What to produce -
Without changing a single word, write out every entry.

Extracted data entries:
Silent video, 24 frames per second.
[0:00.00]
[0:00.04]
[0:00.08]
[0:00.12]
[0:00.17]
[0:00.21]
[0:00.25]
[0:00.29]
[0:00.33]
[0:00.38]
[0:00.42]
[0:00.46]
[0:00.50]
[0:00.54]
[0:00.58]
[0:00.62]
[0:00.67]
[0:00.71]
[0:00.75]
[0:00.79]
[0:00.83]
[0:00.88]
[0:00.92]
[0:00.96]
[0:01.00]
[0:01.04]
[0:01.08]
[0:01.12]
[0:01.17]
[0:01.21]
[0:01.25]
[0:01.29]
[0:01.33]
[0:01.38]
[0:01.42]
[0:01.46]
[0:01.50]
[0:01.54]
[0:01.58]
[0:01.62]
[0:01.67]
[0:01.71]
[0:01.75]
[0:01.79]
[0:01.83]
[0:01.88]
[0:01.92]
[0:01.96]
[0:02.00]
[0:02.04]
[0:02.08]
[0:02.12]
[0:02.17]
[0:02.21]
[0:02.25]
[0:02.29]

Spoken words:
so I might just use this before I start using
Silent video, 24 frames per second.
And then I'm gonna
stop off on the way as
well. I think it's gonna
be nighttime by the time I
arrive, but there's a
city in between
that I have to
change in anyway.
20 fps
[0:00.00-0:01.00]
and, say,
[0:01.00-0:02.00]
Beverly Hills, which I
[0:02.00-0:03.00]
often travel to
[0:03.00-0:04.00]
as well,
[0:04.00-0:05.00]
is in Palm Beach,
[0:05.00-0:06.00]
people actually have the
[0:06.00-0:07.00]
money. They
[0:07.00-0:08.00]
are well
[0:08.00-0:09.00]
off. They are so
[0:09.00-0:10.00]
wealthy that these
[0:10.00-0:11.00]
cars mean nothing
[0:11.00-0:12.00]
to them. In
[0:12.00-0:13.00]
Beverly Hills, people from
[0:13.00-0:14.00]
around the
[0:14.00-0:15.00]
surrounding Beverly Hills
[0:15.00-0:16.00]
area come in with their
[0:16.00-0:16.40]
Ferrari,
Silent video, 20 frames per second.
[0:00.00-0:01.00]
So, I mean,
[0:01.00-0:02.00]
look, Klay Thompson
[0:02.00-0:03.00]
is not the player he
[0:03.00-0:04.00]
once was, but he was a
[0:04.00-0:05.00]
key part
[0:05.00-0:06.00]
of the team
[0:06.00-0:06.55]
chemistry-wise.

Exercise solution -
Silent video, 24 frames per second.
[0:00.00]
[0:00.04]
[0:00.08]
[0:00.12]
[0:00.17]
[0:00.21]
[0:00.25]
[0:00.29]
[0:00.33]
[0:00.38]
[0:00.42]
[0:00.46]
[0:00.50]
[0:00.54]
[0:00.58]
[0:00.62]
[0:00.67]
[0:00.71]
[0:00.75]
[0:00.79]
[0:00.83]
[0:00.88]
[0:00.92]
[0:00.96]
[0:01.00]
[0:01.04]
[0:01.08]
[0:01.12]
[0:01.17]
[0:01.21]
[0:01.25]
[0:01.29]
[0:01.33]
[0:01.38]
[0:01.42]
[0:01.46]
[0:01.50]
[0:01.54]
[0:01.58]
[0:01.62]
[0:01.67]
[0:01.71]
[0:01.75]
[0:01.79]
[0:01.83]
[0:01.88]
[0:01.92]
[0:01.96]
[0:02.00]
[0:02.04]
[0:02.08]
[0:02.12]
[0:02.17]
[0:02.21]
[0:02.25]
[0:02.29]

Spoken words:
so I might just use this before I start using
Silent video, 24 frames per second.
And then I'm gonna
stop off on the way as
well. I think it's gonna
be nighttime by the time I
arrive, but there's a
city in between
that I have to
change in anyway.
20 fps
[0:00.00-0:01.00]
and, say,
[0:01.00-0:02.00]
Beverly Hills, which I
[0:02.00-0:03.00]
often travel to
[0:03.00-0:04.00]
as well,
[0:04.00-0:05.00]
is in Palm Beach,
[0:05.00-0:06.00]
people actually have the
[0:06.00-0:07.00]
money. They
[0:07.00-0:08.00]
are well
[0:08.00-0:09.00]
off. They are so
[0:09.00-0:10.00]
wealthy that these
[0:10.00-0:11.00]
cars mean nothing
[0:11.00-0:12.00]
to them. In
[0:12.00-0:13.00]
Beverly Hills, people from
[0:13.00-0:14.00]
around the
[0:14.00-0:15.00]
surrounding Beverly Hills
[0:15.00-0:16.00]
area come in with their
[0:16.00-0:16.40]
Ferrari,
Silent video, 20 frames per second.
[0:00.00-0:01.00]
So, I mean,
[0:01.00-0:02.00]
look, Klay Thompson
[0:02.00-0:03.00]
is not the player he
[0:03.00-0:04.00]
once was, but he was a
[0:04.00-0:05.00]
key part
[0:05.00-0:06.00]
of the team
[0:06.00-0:06.55]
chemistry-wise.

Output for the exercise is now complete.